=== Begin Enclosure ===

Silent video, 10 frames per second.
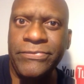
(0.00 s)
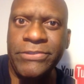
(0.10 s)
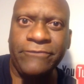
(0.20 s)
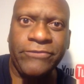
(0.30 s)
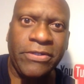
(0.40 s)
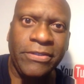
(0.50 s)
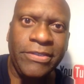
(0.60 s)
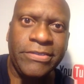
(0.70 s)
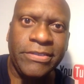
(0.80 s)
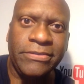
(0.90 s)
Jeff
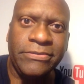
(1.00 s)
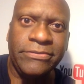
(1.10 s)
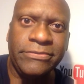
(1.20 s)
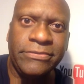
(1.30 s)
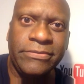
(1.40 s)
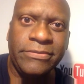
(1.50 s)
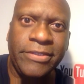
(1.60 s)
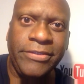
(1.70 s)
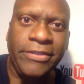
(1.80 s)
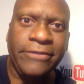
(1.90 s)
Darlington
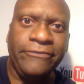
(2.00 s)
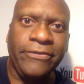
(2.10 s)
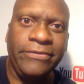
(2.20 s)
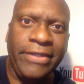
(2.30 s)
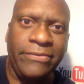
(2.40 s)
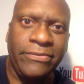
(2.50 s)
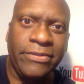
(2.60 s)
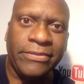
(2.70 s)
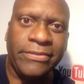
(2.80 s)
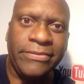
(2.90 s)
at the NFL
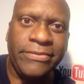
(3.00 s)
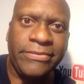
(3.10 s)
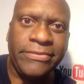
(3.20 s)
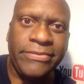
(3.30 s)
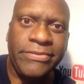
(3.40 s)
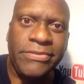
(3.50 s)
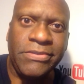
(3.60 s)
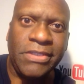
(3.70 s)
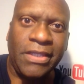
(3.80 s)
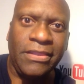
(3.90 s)
network
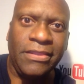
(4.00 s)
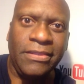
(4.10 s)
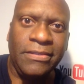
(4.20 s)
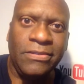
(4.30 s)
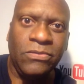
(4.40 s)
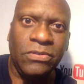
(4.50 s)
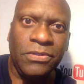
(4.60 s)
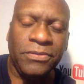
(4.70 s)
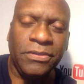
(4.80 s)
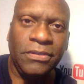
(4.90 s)
said
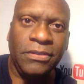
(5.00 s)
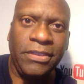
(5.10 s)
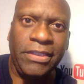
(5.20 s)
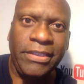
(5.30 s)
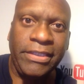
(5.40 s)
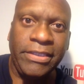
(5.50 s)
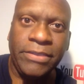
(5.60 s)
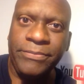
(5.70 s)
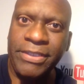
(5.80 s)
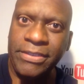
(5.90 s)
quote, he,
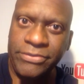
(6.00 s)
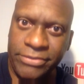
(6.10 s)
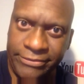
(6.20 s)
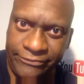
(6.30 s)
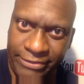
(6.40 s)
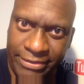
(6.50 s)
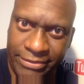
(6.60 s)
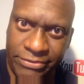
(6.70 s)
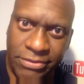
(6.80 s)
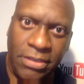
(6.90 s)
being John
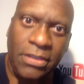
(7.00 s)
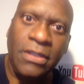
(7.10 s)
Fox,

=== End Enclosure ===

#### [EXERCISE DETAILS]
Give the listing again word for word, without its images.

#### [TASK OUTPUT]
Silent video, 10 frames per second.
(0.00 s)
(0.10 s)
(0.20 s)
(0.30 s)
(0.40 s)
(0.50 s)
(0.60 s)
(0.70 s)
(0.80 s)
(0.90 s)
Jeff
(1.00 s)
(1.10 s)
(1.20 s)
(1.30 s)
(1.40 s)
(1.50 s)
(1.60 s)
(1.70 s)
(1.80 s)
(1.90 s)
Darlington
(2.00 s)
(2.10 s)
(2.20 s)
(2.30 s)
(2.40 s)
(2.50 s)
(2.60 s)
(2.70 s)
(2.80 s)
(2.90 s)
at the NFL
(3.00 s)
(3.10 s)
(3.20 s)
(3.30 s)
(3.40 s)
(3.50 s)
(3.60 s)
(3.70 s)
(3.80 s)
(3.90 s)
network
(4.00 s)
(4.10 s)
(4.20 s)
(4.30 s)
(4.40 s)
(4.50 s)
(4.60 s)
(4.70 s)
(4.80 s)
(4.90 s)
said
(5.00 s)
(5.10 s)
(5.20 s)
(5.30 s)
(5.40 s)
(5.50 s)
(5.60 s)
(5.70 s)
(5.80 s)
(5.90 s)
quote, he,
(6.00 s)
(6.10 s)
(6.20 s)
(6.30 s)
(6.40 s)
(6.50 s)
(6.60 s)
(6.70 s)
(6.80 s)
(6.90 s)
being John
(7.00 s)
(7.10 s)
Fox,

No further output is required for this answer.